From time to time this blog reprints an earlier post that seems worth reviving. With over 450 posts in its archive, there’s plenty to choose from. This time I’ve chosen one from the year 2009. The choice was determined not only by the content but also by the place where the event that’s described in it took place.
Buea is a sprawling township at the foot of Mount Cameroon in West Africa, rich in banana plantations. It’s so idyllic that the heads of the first European colonists in the area, pre-1914 Germans, chose it for their summer residence. I spent happy weeks there teaching at its university and lodging in its British-era Mountain Hotel, where one year I witnessed the beginning and end of an extraordinary marathon, the famous Guinness mountain race. Now Cameroon is torn by an all-too-typical internal conflict based on stupid divisions of nationalism and language. I grieve for it and for my erstwhile students.
The event related here was my introduction to an important function of interpreting that’s are rarely even mentioned in conventional courses, namely church interpreting, and to a style of interpreting in which the interpreter does not remain neutral, impersonal or impassive.
SUNDAY, AUGUST 9, 2009
Church Interpreters 3: West Africa
When Cameroon, in West Africa, was formed at independence by amalgamating former British and French mandated territories, its enlightened first president, Ahmadou Ahidjou, made it a country that would be officially bilingual in the two colonial languages. But ‘officially bilingual’ doesn’t mean that all individual citizens are bilingual. As in many other officially bilingual countries, for example Canada, the parliament and the national government couldn’t function without a professional corps of Expert Translators and Interpreters. Cameroon gave university graduates scholarships to go for training in France, England, and later in Canada, where I came to know many Cameroonian students. Once the first generation or trainees had acquired experience, however, the government thought the training could be done at home. So a national Advanced (i.e. postgraduate) School of Translators and Interpreters was opened at Buea, in the heart of the English-speaking area of the country. Buea is a very pleasant, scattered hill station township on the lower slopes of Mt Cameroon.
Besides the two official languages, Cameroon also has about 200 native African languages as well as English and French pidgins. In those there is no formal training for translators.
When foreign Christian missionaries started work in the country in the late 19th century, they couldn’t be effective unless they found a way of communicating with Africans in the domestic vernaculars. At most a few missionaries might learn one or two languages with a large community of speakers such as Douala, a Bantu language that is widely understood today because the city of Douala is large and important. But it would not have taken them very far afield. The only solution: interpreters recruited from the local congregations. It’s a method that was put to use all over Africa. In the early days, missionary interpretation was of dubious quality:
“Since early missionaries could not know the language, they had to depend on interpreters whose own linguistic competence might be small and who might lack any knowledge of Christianity. What kind of gospel the missionaries were heard to preach can only be guessed at.” (McManners, The Oxford History of Christianity, p. 478)
But that was long ago.
One Sunday morning in the 1980s, I was coming out of the Advanced School at Buea when I saw a large crowd on the campus. The people were dressed in their Sunday best, the richly coloured clothes of the women looking especially festive. In front of the crowd a stage had been erected, and on it were just two men, the centre of rapt attention. I stopped to watch.
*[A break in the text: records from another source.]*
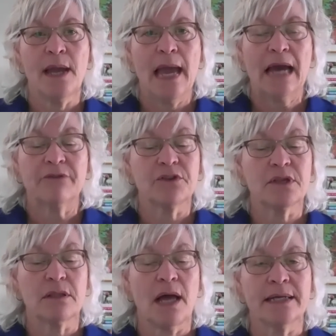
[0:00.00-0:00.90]
And for the
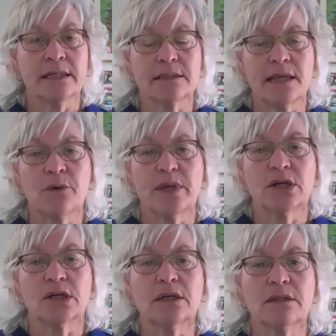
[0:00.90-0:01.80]
clients that we
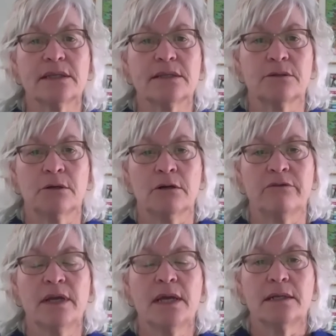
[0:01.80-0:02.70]
currently
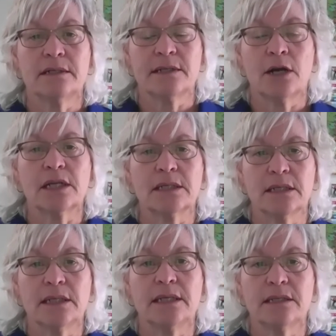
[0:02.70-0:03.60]
serve, starting
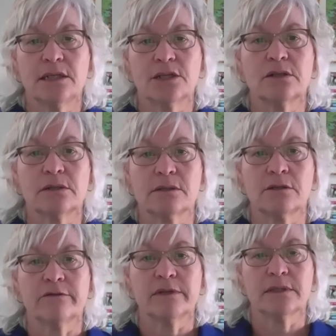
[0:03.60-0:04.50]
to need additional
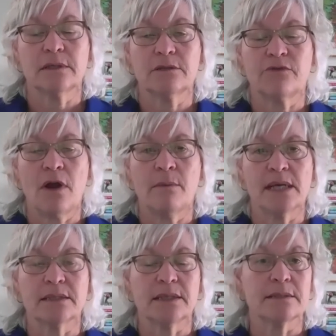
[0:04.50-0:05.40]
services
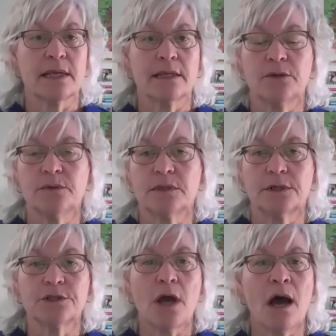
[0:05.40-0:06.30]
from us as they lose
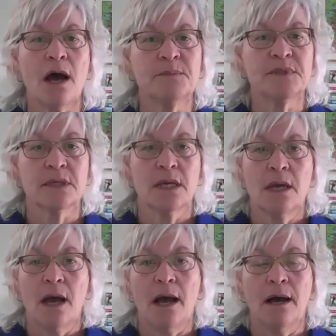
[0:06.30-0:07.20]
their jobs,
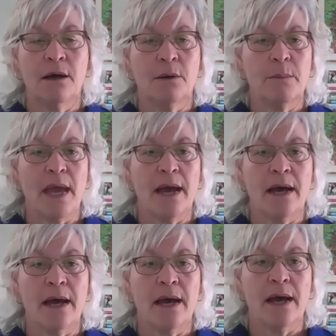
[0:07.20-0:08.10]

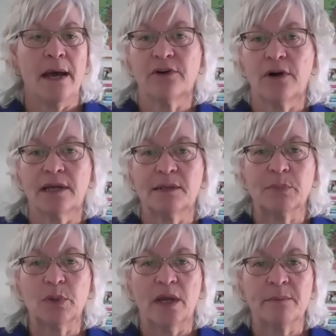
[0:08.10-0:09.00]
as they wait
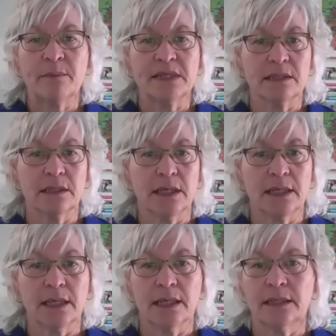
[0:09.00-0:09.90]
for unemployment to
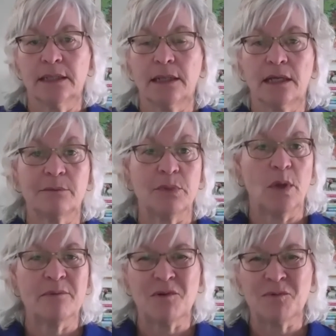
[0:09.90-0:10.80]
kick in, and
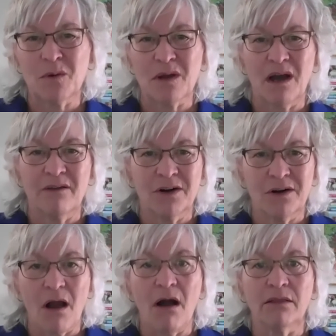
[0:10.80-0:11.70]
unemployment won't
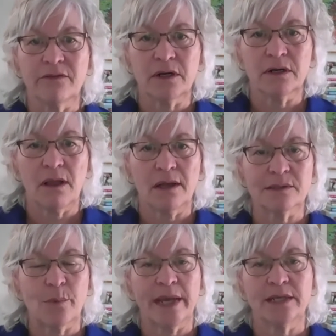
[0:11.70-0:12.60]
cover all of their
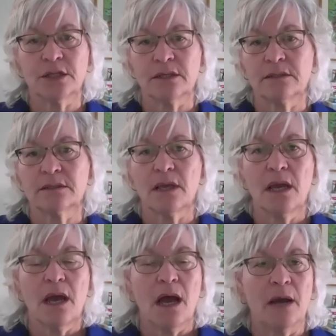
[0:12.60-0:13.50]
lost wages,
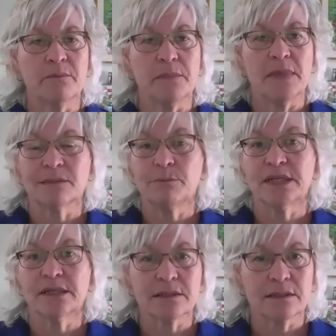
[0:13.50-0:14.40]
as
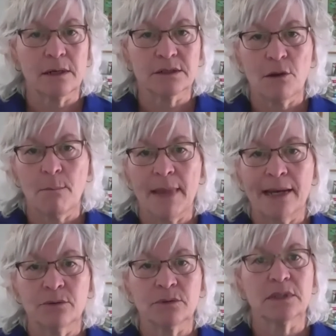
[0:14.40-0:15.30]
bills start to
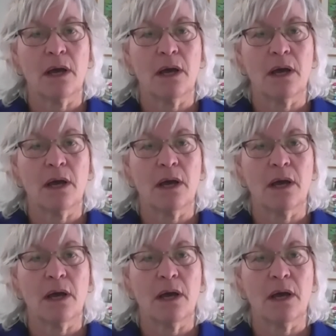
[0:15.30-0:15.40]
mount.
Both men were Africans. Both were wearing black suits. There was not much difference between them of height or build, but one was younger. Both were carrying a black book in the right hand. Both were haranguing the crowd for a couple of minutes at a time, alternately. They had similar voices. They made the same gestures. In fact they were speaking different languages, but I couldn’t distinguish that. It was as if they were engaged in an impassioned mimicry of one another.
After the first few changes of speaker, I realised that I’d happened upon an evangelical church service or prayer meeting, and it seemed likely that one speaker was the preacher and the other was his interpreter. This was confirmed to me by somebody in the crowd; also that the interpretation was from Douala into another African language. So far so good, but which was the speaker and which the interpreter? Either of them, by his strong voice, his intonation, his body language, appearance and dress, could have passed for preacher. They stood there side by side, neither showing deference. However, another question to my informant confirmed what I might have deduced: that the interpreter was the younger of the two. He, like his preacher model, put on a rousing performance that lasted for another half hour.
“Are all the church interpreters like this?” I asked my informant. “Oh yes,” she replied, “How else could they inspire the congregation to turn to Jesus?”